- Exercise prompt: Using the material below, return exactly the lines between the one holding "[717.21-718.21s]" and the one holding "What the speaker", inclusive, and no others.

- Data to use:
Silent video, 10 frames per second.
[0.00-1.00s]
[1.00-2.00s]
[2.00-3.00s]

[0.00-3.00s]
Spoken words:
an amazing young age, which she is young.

--

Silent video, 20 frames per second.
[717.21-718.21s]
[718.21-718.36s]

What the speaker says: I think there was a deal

--

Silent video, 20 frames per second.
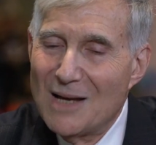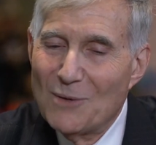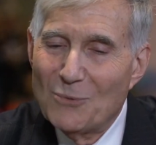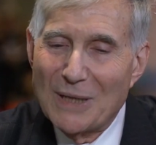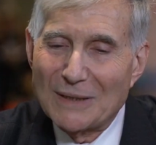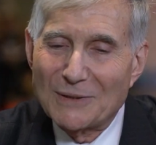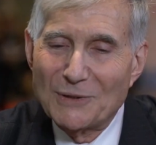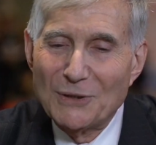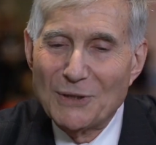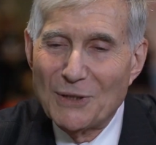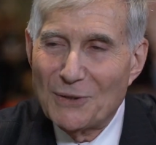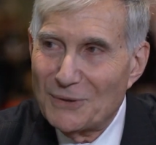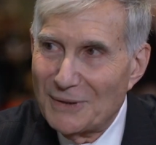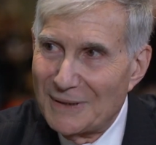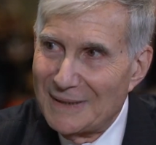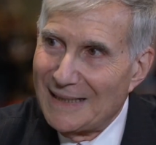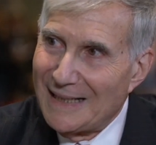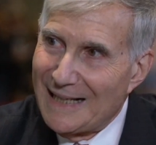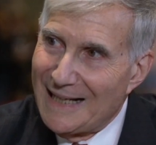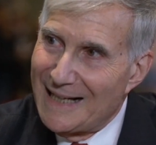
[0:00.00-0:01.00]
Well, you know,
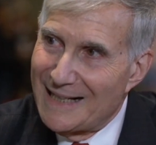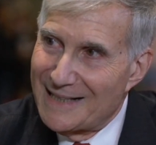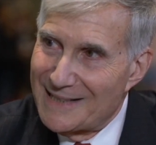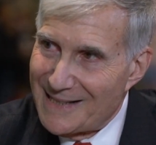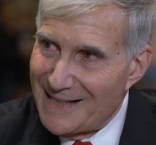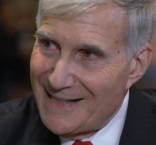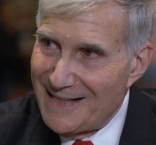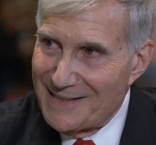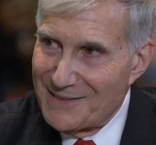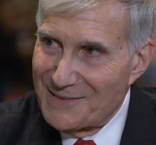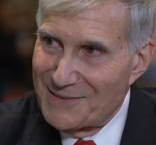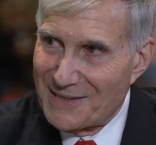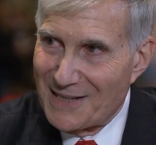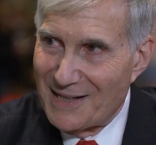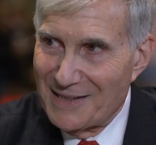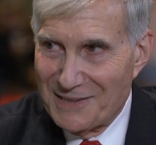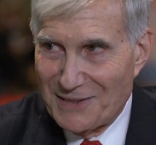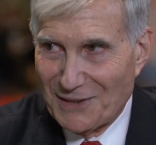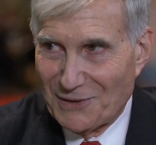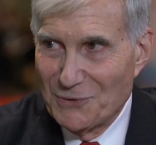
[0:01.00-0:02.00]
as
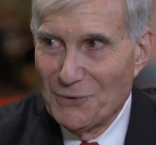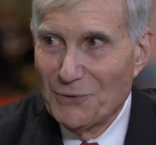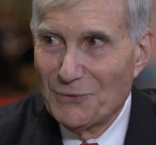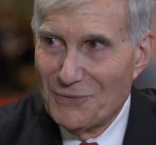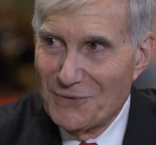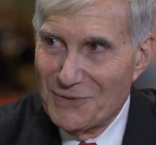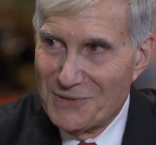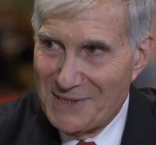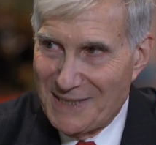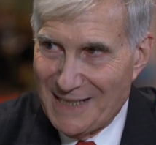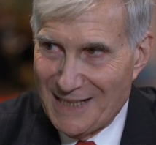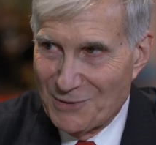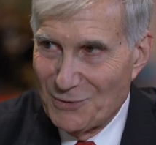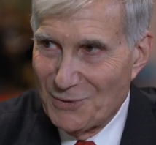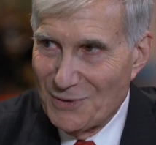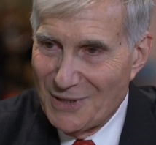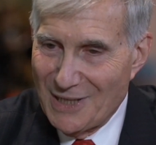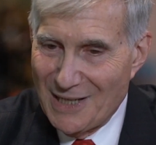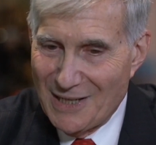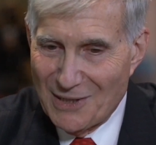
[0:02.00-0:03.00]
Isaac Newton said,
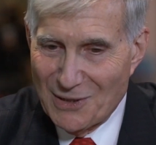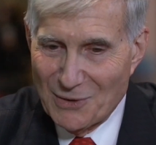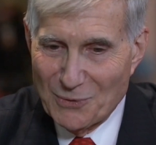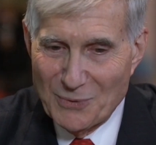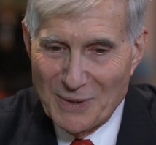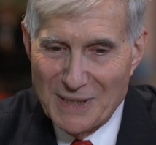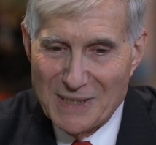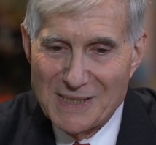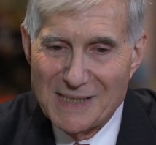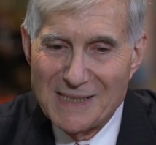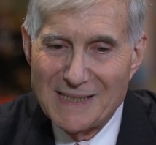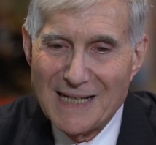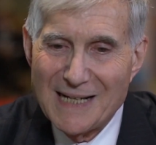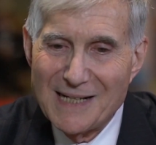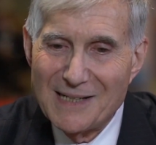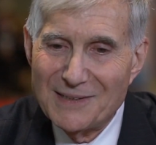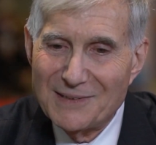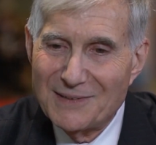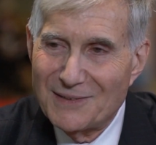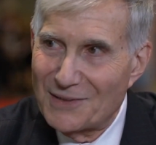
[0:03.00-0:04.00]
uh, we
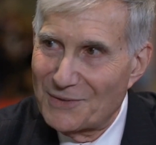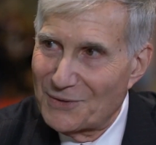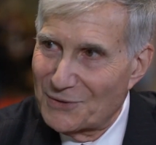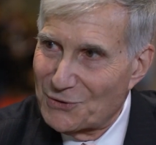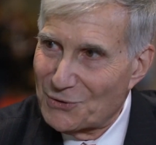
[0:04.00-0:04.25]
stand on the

- Output for this exercise:
[717.21-718.21s]
[718.21-718.36s]

What the speaker says: I think there was a deal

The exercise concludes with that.